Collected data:
****************************************
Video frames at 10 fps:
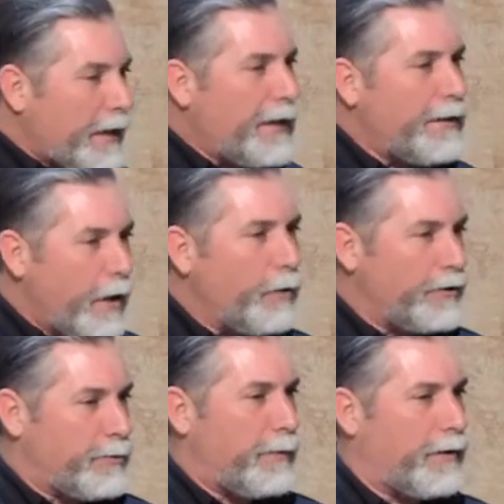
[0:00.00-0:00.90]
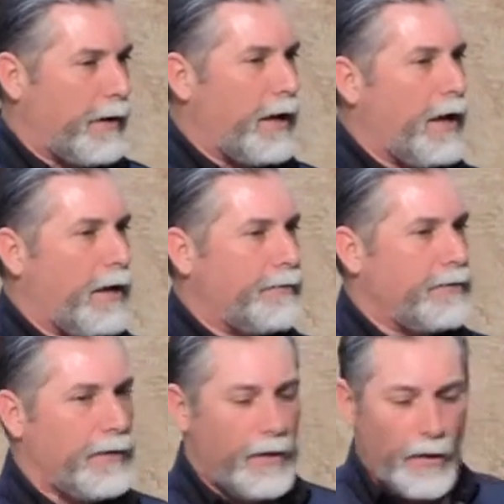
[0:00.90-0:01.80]
need the Holy Spirit in our
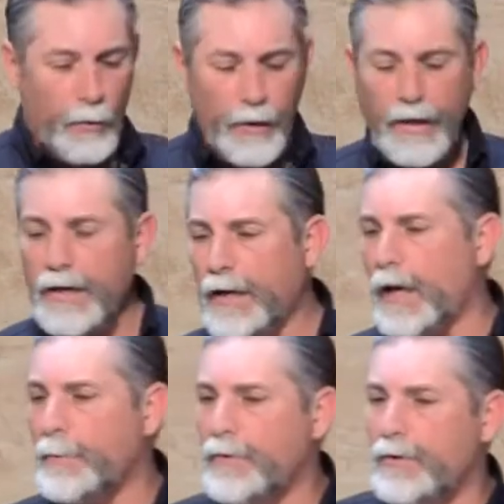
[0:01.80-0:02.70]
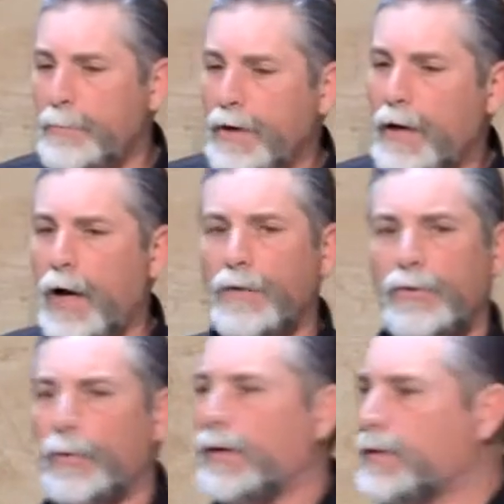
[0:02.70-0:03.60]
lives. We need to come to this
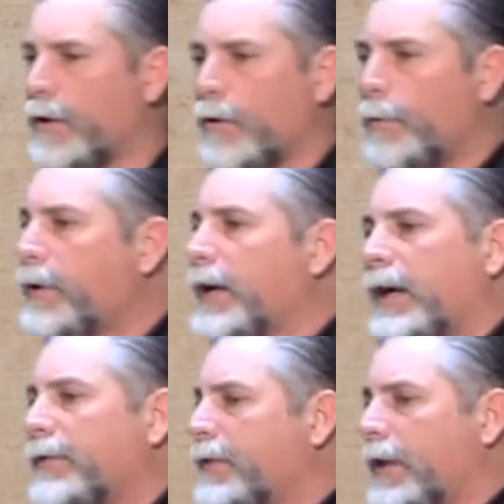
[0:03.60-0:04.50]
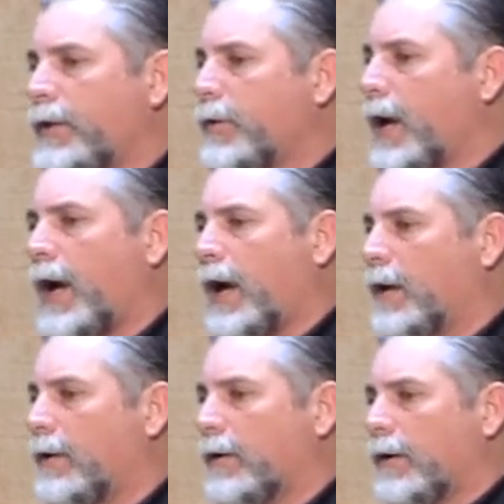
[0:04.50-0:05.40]
Pentecost and we need to say, Lord, we need everything you
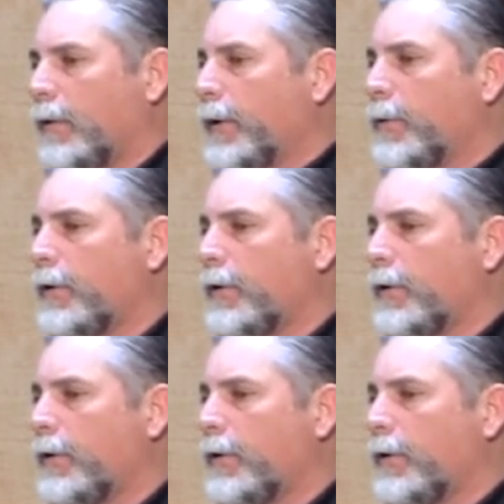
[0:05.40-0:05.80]
got. We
****************************************
Work request:
Return the records above exactly as written, but without any of the pictures.

Output of the task:
Video frames at 10 fps:
[0:00.00-0:00.90]
[0:00.90-0:01.80]
need the Holy Spirit in our
[0:01.80-0:02.70]
[0:02.70-0:03.60]
lives. We need to come to this
[0:03.60-0:04.50]
[0:04.50-0:05.40]
Pentecost and we need to say, Lord, we need everything you
[0:05.40-0:05.80]
got. We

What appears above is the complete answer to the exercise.